One Saturday we were checking out the mob scene around Asakusa, one of Tokyo’s biggest shopping areas filled with open-air stalls similar to the market areas of the Edo Period in 1700s. And just outside the Sensō-ji, a Buddhist temple dedicated to the bodhisattva Kannon, we stopped to eat some fish on a stick and dumplings. Sitting all around us were older men reading over-sized newspapers which were actually horse racing forms. The men were reviewing the racing sheets and constantly placing bets on each race underway at one of the tracks. There were parlay betting slips at each table. They would walk inside, place a bet with the owner, and then return to the table to start reviewing the next race. Fun was being had by one and all.
In Osaka, I came upon a huge gaming festival over by the Umeda Sky Building where they are building the new Osaka Train Station for the 2020 Summer Olympics.

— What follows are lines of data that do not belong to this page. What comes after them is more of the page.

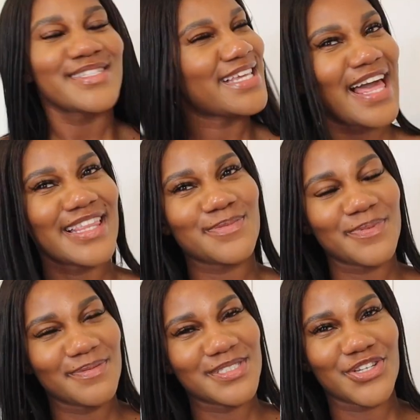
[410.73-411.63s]
So yeah, that's
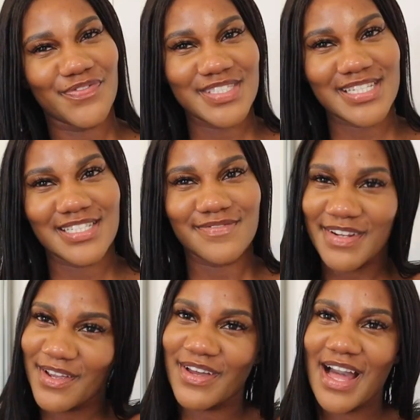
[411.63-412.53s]
pretty much it for today's
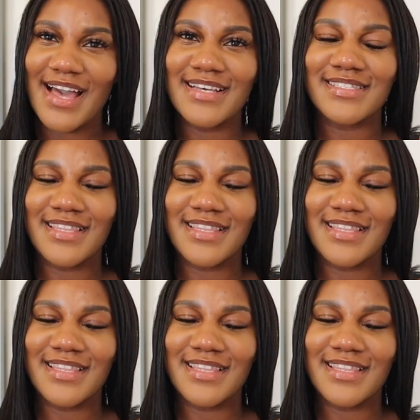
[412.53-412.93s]
video guys.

The place was mobbed with young players. And when it started raining lightly, they still kept playing. They were totally oblivious.
It wouldn’t be a stretch to say that the Japanese are obsessed with electronics. Each big city has a special shopping district dedicated to the latest and the greatest. And the stores are always packed. Historically, these high-tech zones were originally home to book sellers. Those days, of course, are long gone, but it was interesting to see how information breeds information.
These electronics stores are not shiny and modern, like an Apple Store, but rather, sort of seedy. For instance, the Akihabara District in Tokyo and the Nipponbashi Denden Town in Osaka, two of the world’s most famous electronics shopping meccas, have a vaguely pornographic look and feel, with fast-talking salesmen standing out in front of each establishment, trying to entice passersby to come in and check out the must-have merchandise. An electronics section of a Japanese city closely resembles a Geisha (red light) district.
And, perhaps, if you think about it, sex and electronics go hand-in-had (no pun intended).